From c47f446f25cf4dc97931f9e3326cf0d3545ed02b Mon Sep 17 00:00:00 2001
From: Vincent Wang <wangwchpku@outlook.com>
Date: Thu, 18 Apr 2024 17:15:11 +0800
Subject: [PATCH] Support BFloat16 for Triton Codegen (#20353)

Previous implementation used numpy array and numpy data_type to store
constant value and data type, which is not support BFloat16 natively.
This PR is to switch to use torch tensor which supports BFloat16.
---
 .../python/training/ort_triton/_codegen.py    | 11 ++++----
 .../python/training/ort_triton/_decompose.py  |  7 +++--
 .../python/training/ort_triton/_ir.py         | 25 +++++++++--------
 .../python/training/ort_triton/_lowering.py   | 10 +++----
 .../training/ort_triton/_sorted_graph.py      | 11 ++++----
 .../python/training/ort_triton/_utils.py      | 21 ++++++++++-----
 .../training/ort_triton/kernel/_slice_scel.py |  8 +++---
 .../orttraining_test_ortmodule_triton.py      | 27 -------------------
 8 files changed, 48 insertions(+), 72 deletions(-)

diff --git a/orttraining/orttraining/python/training/ort_triton/_codegen.py b/orttraining/orttraining/python/training/ort_triton/_codegen.py
index 9c7214f467..9a447d8019 100644
--- a/orttraining/orttraining/python/training/ort_triton/_codegen.py
+++ b/orttraining/orttraining/python/training/ort_triton/_codegen.py
@@ -14,7 +14,6 @@ Mostly, Nodes are classified into two categories:
 
 from typing import Tuple
 
-import numpy as np
 import sympy
 import torch
 from sympy.codegen.rewriting import create_expand_pow_optimization
@@ -316,14 +315,14 @@ class TritonCodegen(NodeVisitor):
                 op_type = "Sqrt"
 
         if op_type == "Cast":
-            from_dtype = node.inputs[0].dtype.type
-            to_dtype = node.outputs[0].dtype.type
+            from_dtype = node.inputs[0].dtype
+            to_dtype = node.outputs[0].dtype
             if from_dtype == to_dtype or is_number(kwargs["i0"]):
                 op_type = "Identity"
-            elif to_dtype == np.bool_:
+            elif to_dtype == torch.bool:
                 op_type = "CastBool"
             else:
-                kwargs["dtype"] = to_dtype.__name__
+                kwargs["dtype"] = str(to_dtype)[6:]  # Remove "torch." prefix.
 
         if op_type == "QuickGelu" or op_type == "QuickGeluGrad":
             kwargs["alpha"] = str(node.attributes.get("alpha", 1.702))
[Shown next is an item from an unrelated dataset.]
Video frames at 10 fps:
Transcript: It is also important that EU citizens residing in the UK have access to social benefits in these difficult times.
@@ -473,7 +472,7 @@ class TritonCodegen(NodeVisitor):
                 code_buffer += "\n"
             # Allocate output tensor.
             for output in kernel_node.outputs:
-                torch_dtype = torch.from_numpy(np.zeros(1, dtype=output.dtype)).dtype
+                torch_dtype = output.dtype
                 # Workaround for DLPack which doesn't support bool.
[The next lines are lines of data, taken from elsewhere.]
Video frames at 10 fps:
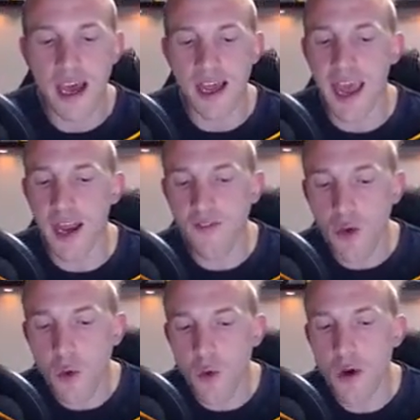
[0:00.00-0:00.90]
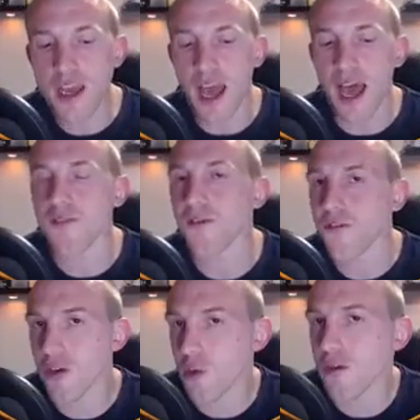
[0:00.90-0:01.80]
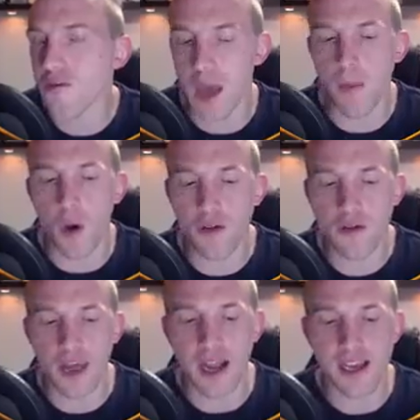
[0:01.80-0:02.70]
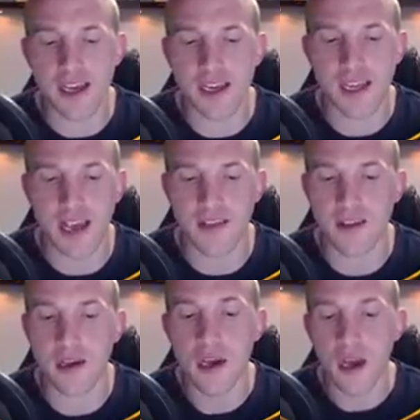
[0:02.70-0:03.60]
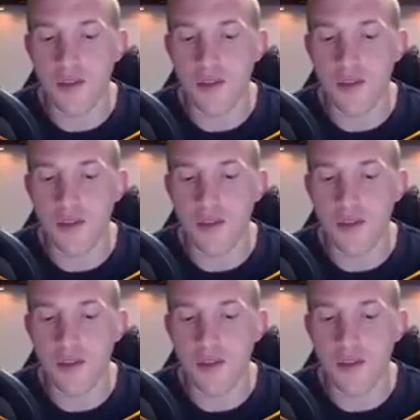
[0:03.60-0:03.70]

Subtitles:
Again, if you only have a few of them onto that Giga Tesla,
                 if torch_dtype == torch.bool:
                     torch_dtype = torch.uint8
diff --git a/orttraining/orttraining/python/training/ort_triton/_decompose.py b/orttraining/orttraining/python/training/ort_triton/_decompose.py
index ffd20b09b4..c1ded3975d 100644
--- a/orttraining/orttraining/python/training/ort_triton/_decompose.py
+++ b/orttraining/orttraining/python/training/ort_triton/_decompose.py
@@ -10,11 +10,10 @@ Decompose a complicated op into a series of simple ops.
 
 from typing import List
 
-import numpy as np
 import sympy
 from onnx import GraphProto, NodeProto, TensorProto, helper
 
-from ._utils import get_attribute, get_reduce_info, to_numpy_type
+from ._utils import get_attribute, get_reduce_info
 
 
 def _is_half_dtype(dtype: int):
@@ -132,7 +131,7 @@ class DecomposeDispatch:
         if axis < 0:
             axis += rank
         axes = list(range(axis, rank))
-        epsilon_tensor = helper.make_tensor(name="epsilon_const", data_type=xdtype, dims=(1,), vals=np.array([epsilon]))
+        epsilon_tensor = helper.make_tensor(name="epsilon_const", data_type=xdtype, dims=(1,), vals=[epsilon])
         const_node, const_out = self._new_node(node_name, "Constant", [], value=epsilon_tensor)
         reducemean_node, reducemean_out = self._new_node(node_name, "ReduceMean", [x], outputs=[mean], axes=axes)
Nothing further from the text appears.